FDSN mass downloader http issue

Hi all,

I’m downloading a rather large noise data set from IRIS using the obspy.clients.fdsn.mass_downloader download(). I’ve broken the request down by station and year to ease the request on the DMC.

My request per network/station:

domain = RectangularDomain(minlatitude=min_lat, maxlatitude=max_lat,
minlongitude=min_lon, maxlongitude=max_lon)

restrictions = Restrictions(
starttime=start,
endtime=end,
chunklength_in_sec=86400,
reject_channels_with_gaps=False,
network=net,
station=sta,
location="",
channel=chan,
minimum_length=0.0,
sanitize=False)

Use IRIS,SCEDC,NCEDC

mdl = MassDownloader(providers=[“IRIS”, “SCEDC”,“NCEDC”])
mdl.download(domain, restrictions, mseed_storage=MSEED,
stationxml_storage=XML,threads_per_client=3,
download_chunk_size_in_mb=50)

I’m getting an http client error:

Traceback (most recent call last):
File “/Users/thclements/anaconda3/lib/python3.5/http/client.py”, line 541, in _get_chunk_left
chunk_left = self._read_next_chunk_size()
File “/Users/thclements/anaconda3/lib/python3.5/http/client.py”, line 508, in _read_next_chunk_size
return int(line, 16)
ValueError: invalid literal for int() with base 16: b’’

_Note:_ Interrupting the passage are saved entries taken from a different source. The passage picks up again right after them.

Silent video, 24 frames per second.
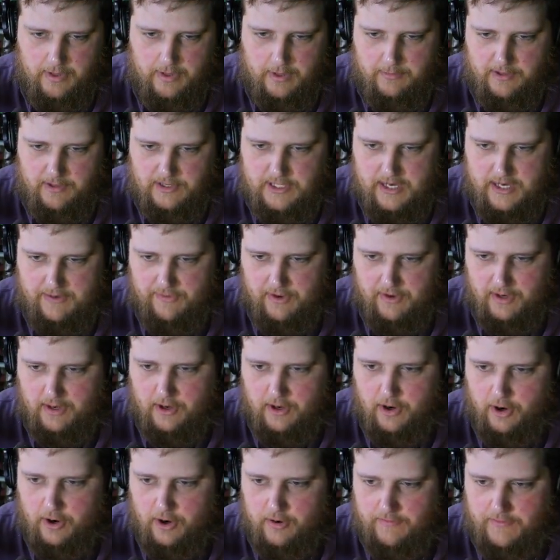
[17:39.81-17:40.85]
much every
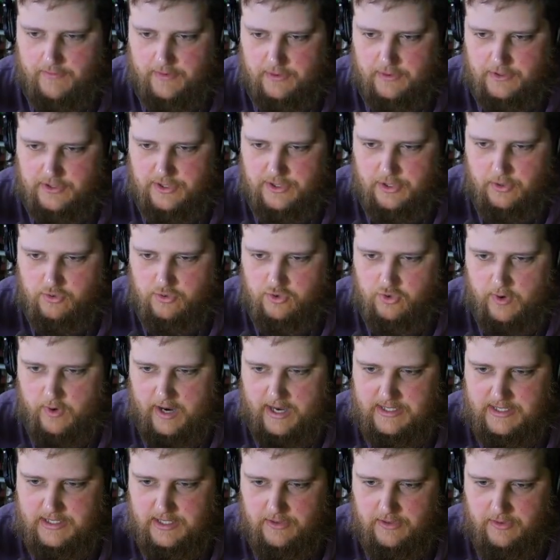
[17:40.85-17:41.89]
car felt so
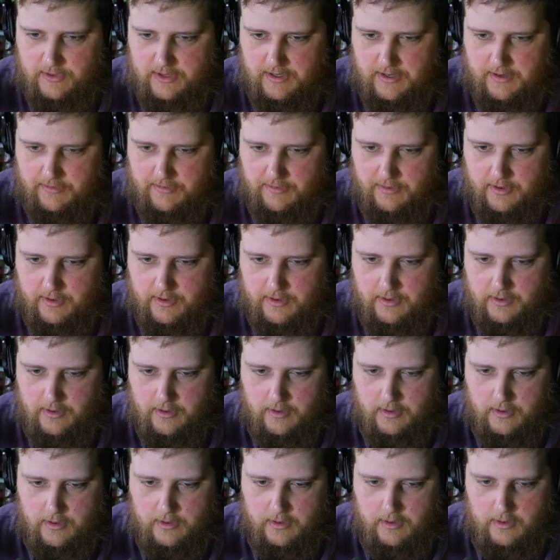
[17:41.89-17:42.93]
drastically different
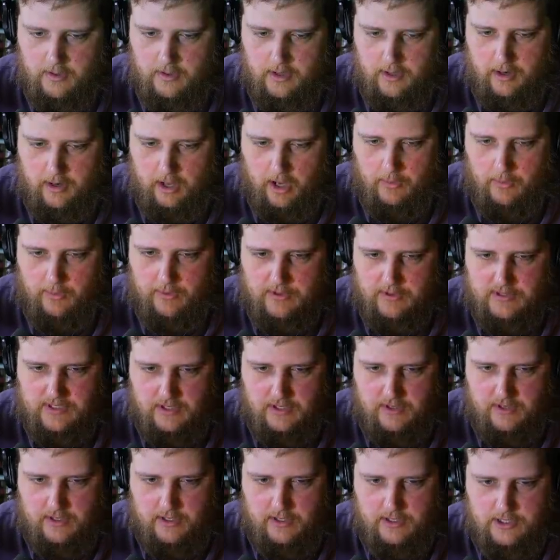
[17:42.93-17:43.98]
in Hot Wheels
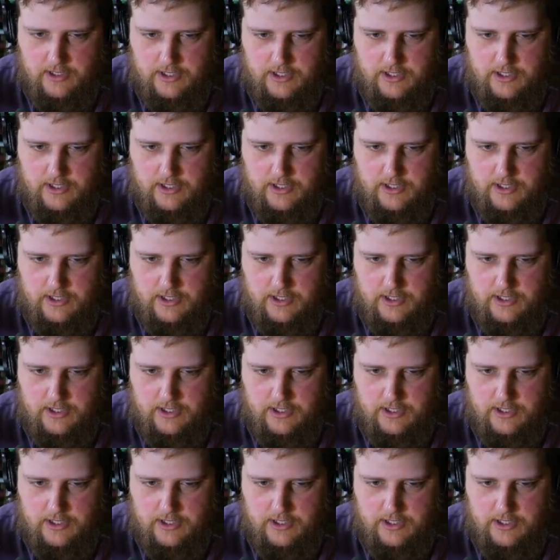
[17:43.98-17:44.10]
Unleashed.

During handling of the above exception, another exception occurred:

Traceback (most recent call last):
File “/Users/thclements/anaconda3/lib/python3.5/http/client.py”, line 558, in _readall_chunked
chunk_left = self._get_chunk_left()
File “/Users/thclements/anaconda3/lib/python3.5/http/client.py”, line 543, in _get_chunk_left
raise IncompleteRead(b’’)
http.client.IncompleteRead: IncompleteRead(0 bytes read)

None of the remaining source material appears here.